According to a survey recently carried out by Castle Cover (an insurance company specialising in over-50s customers) and the Yahoo Finance website, Portugal has been listed in second place out of a total of 23 countries that are best for Britons to retire to overseas, based on a number of criteria including rainfall, hours of sunshine, temperature, property price, tax, petrol costs, murder rate, healthcare availability and costs. In this survey, Portugal is only headed by Malta, mainly because English is the first language of most people there.
i Personal income tax
An individual is liable to personal income tax (IRS) if he or she shall be deemed to be considered a resident in Portuguese territory or, if not, if he or she derives income from Portuguese sources. Generally, a person is deemed to be considered tax-resident subject to unlimited taxation if, in the year to which the income relates, he or she:
- a stays there more than 183 days, whether these days are consecutive or not, in any 12-month period commencing or ending in the year concerned; or
- b has at his or her own disposal a dwelling place in such conditions that it may be inferred that there is the intention to keep and occupy it as an habitual abode.
Portuguese tax residents are subject to IRS on their worldwide income, on an unlimited liability basis. Non-resident individuals are subject to tax on the income obtained within Portuguese territory.
For IRS purposes, income is divided into six categories: A (employment income); B (business and professional income); E (investment income); F (real estate income); G (capital gains); and H (pensions).
Employment income, business and professional income capital gains from the sale of property and pensions are subject to a progressive income tax rate of up to 48 per cent. A surcharge applies to the part of the income exceeding €80,000, as follows: 2.5 per cent on the part of income exceeding €80,000 up to €250,000; 5 per cent on the part of income exceeding €250,000.
Investment income (such as dividends, royalties and interests), real estate income and capital gains derived from the disposal of securities (such as shares, bonds, etc.) are subject to taxation at an autonomous final rate of 28 per cent.
Among others, the following tax benefits may apply if certain conditions are met:
- a income distributed by venture capital funds to individual unit holders is subject to a reduced final 10 per cent withholding tax, if not derived within the scope of a commercial, industrial or agricultural activity; and
- b income regarding insurance and life assurance policies and pension funds schemes may be partially excluded from taxation whenever the amount of premiums, sums or contributions paid in the first half of the term of the contracts represents at least 35 per cent of the total.
ii Special tax regime for non-habitual residents
With the aim of attracting high net worth professionals, entrepreneurs and pensioners, Portugal has implemented an attractive tax regime for foreign individuals who wish to establish permanent or temporary residence in Portugal: the Non-Habitual Residents Tax Regime (NHR).

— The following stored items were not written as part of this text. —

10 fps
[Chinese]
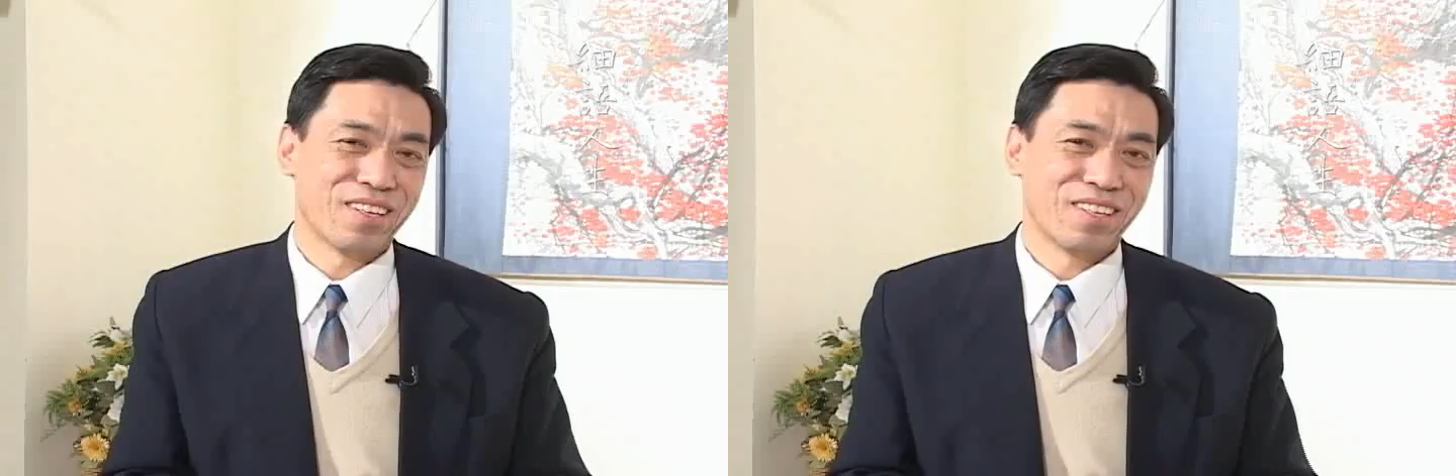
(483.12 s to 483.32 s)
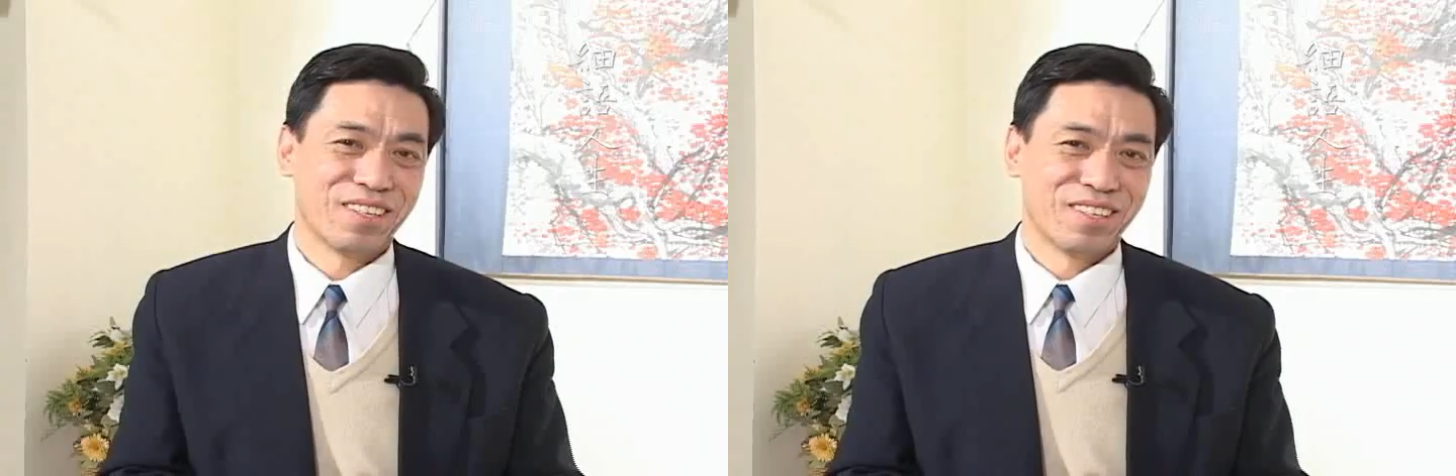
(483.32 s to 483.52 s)

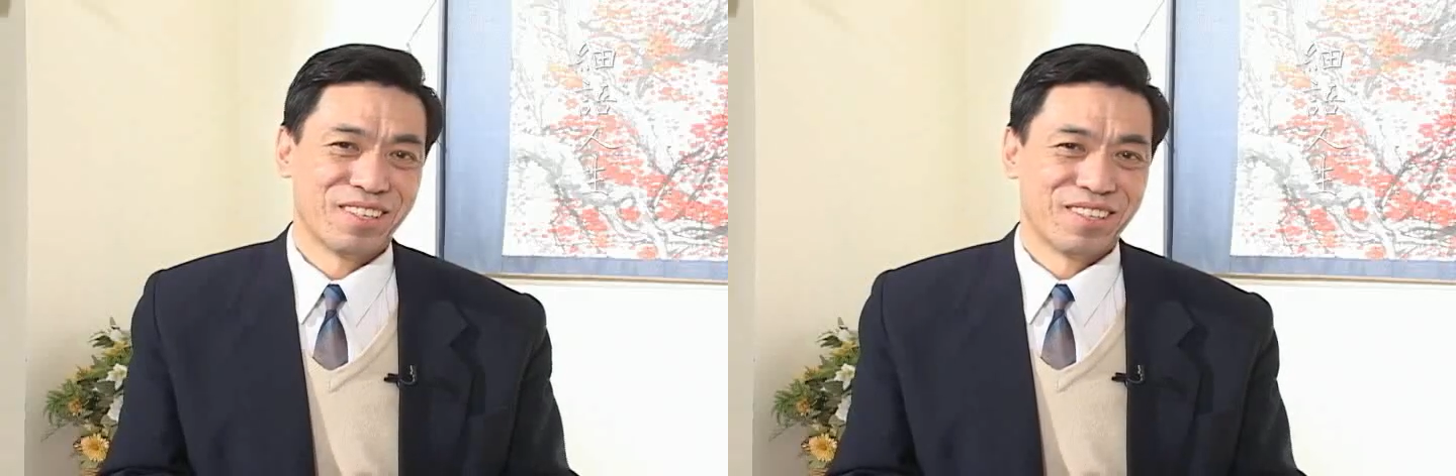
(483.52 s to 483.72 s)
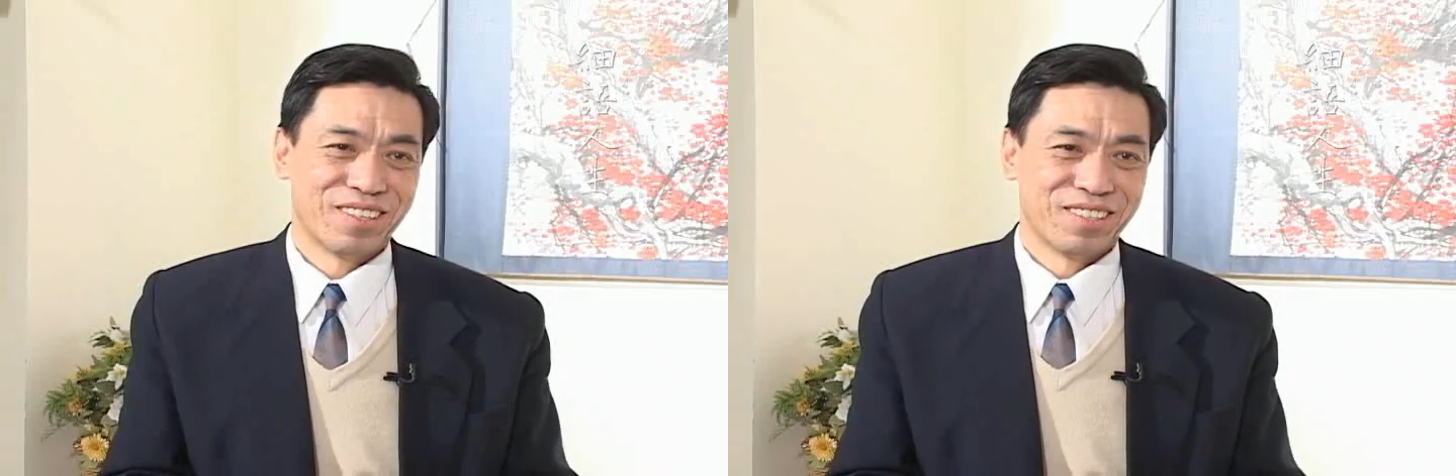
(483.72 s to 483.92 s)
呢？
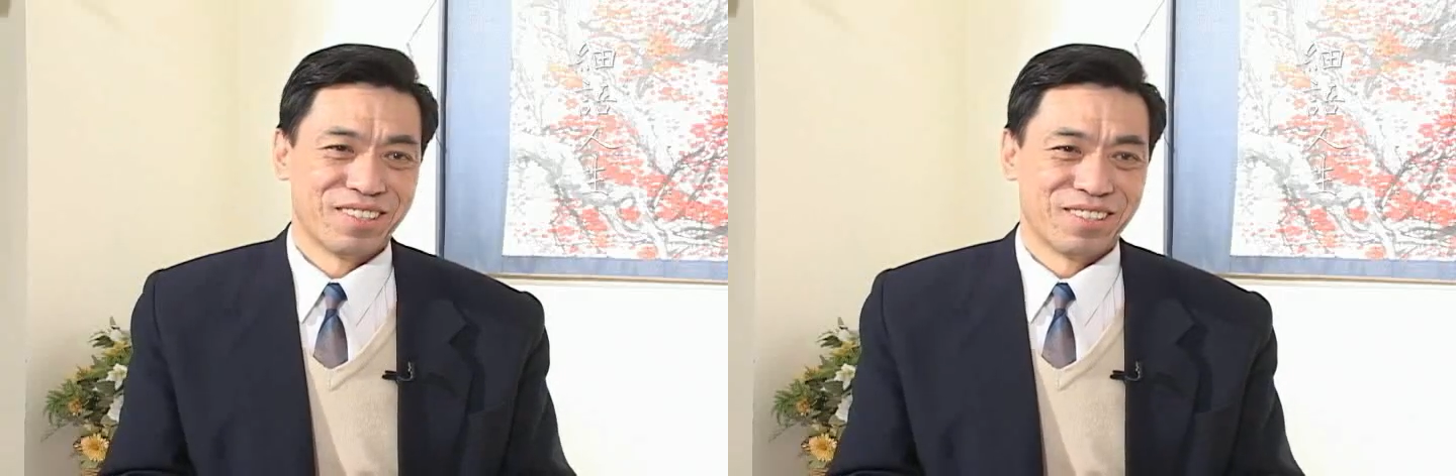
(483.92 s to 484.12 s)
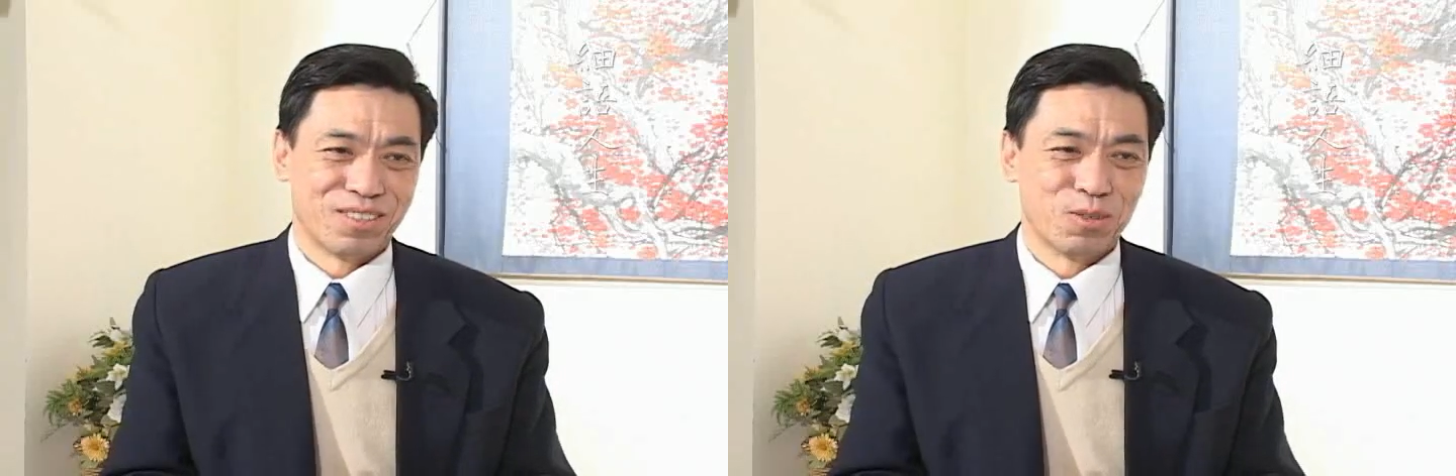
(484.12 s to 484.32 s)
嗯。
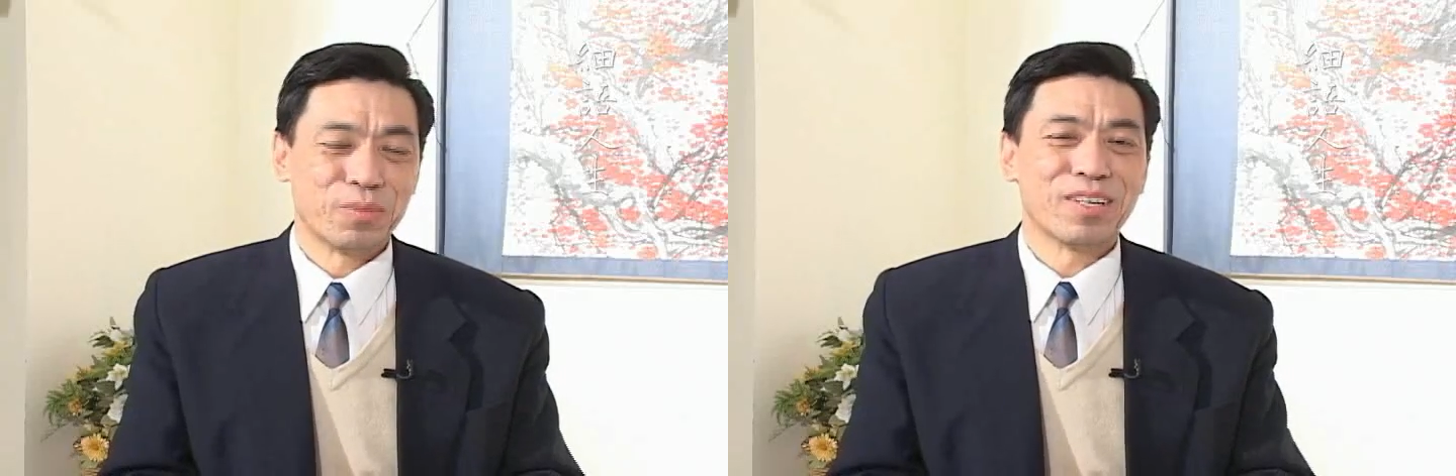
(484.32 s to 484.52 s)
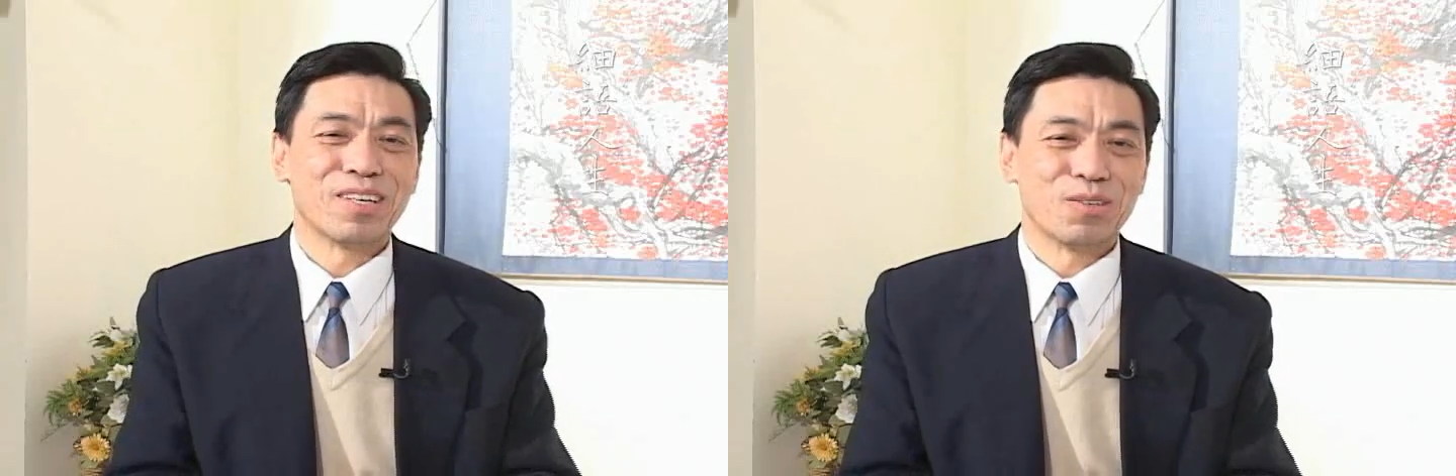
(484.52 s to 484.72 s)
我
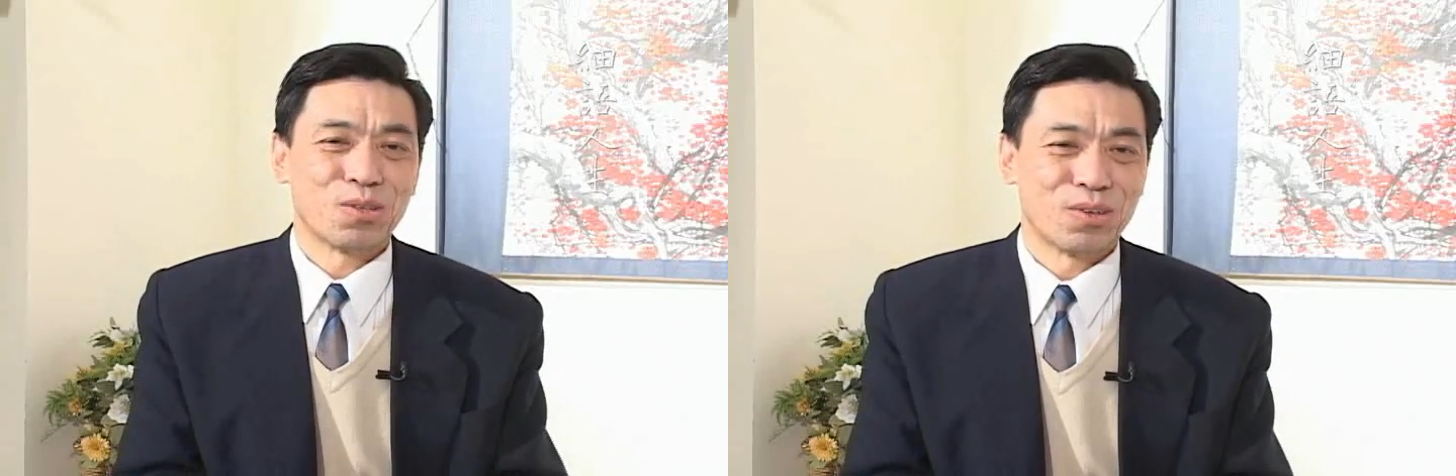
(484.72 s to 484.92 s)
们电影乐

The major advantage of the regime, and the one that makes it extremely attractive compared with similar regimes adopted in other European countries, consists of the introduction of a 10-year period during which Portuguese-source income received by individuals developing a high value-added activity is subject to a reduced flat tax rate, and foreign-source income, namely pensions, capital gains or business profits, may be fully exempt from tax, irrespective of remittance.
Specifically, with regard to foreign-source income, the regime provides for a tax exemption if certain requirements regarding the type of income and taxation in the source state are met. These conditions are as follows:
- a Employment income – The exemption will apply to foreign-source income if this is taxed in the source state in accordance with a double tax treaty entered into between Portugal and that state, or, if no tax treaty has been entered into between both states, the income is taxed in the source state and is not considered to arise in Portuguese territory according to the domestic criteria.
- b Profits, interest, income from immoveable property, capital gains, business and professional income arising from high value-added activities that are of a scientific, artistic or technical nature, and royalties – The exemption will apply if the income or gains can be subject to tax in the other state under a tax treaty entered into between Portugal and that state. Alternatively, if no tax treaty has been entered into between Portugal and the source state, the exemption applies if, pursuant to the rules of the OECD model tax convention, interpreted in accordance with Portugal’s observations and reservations, the income or gains can be taxed in the source state, and provided that the income is not deemed to be sourced either in a blacklisted jurisdiction or in Portugal.
- c Pensions – The exemption will apply if the foreign-source pension income is subject to tax in the source state in accordance with a tax treaty entered into between Portugal and that state or, alternatively, if the income is not considered to arise in Portuguese territory. Under this provision, both public and private pensions (other than pensions for public service) may benefit from total exemption from tax. This means that such pensions will not be subject to tax either in Portugal or in their state of origin in relation to a number of jurisdictions, including, for example, Austria, Belgium, China, France, Finland, Germany, Russia, Sweden and the UK. In some other states, this provision may grant a total exemption for private pensions only.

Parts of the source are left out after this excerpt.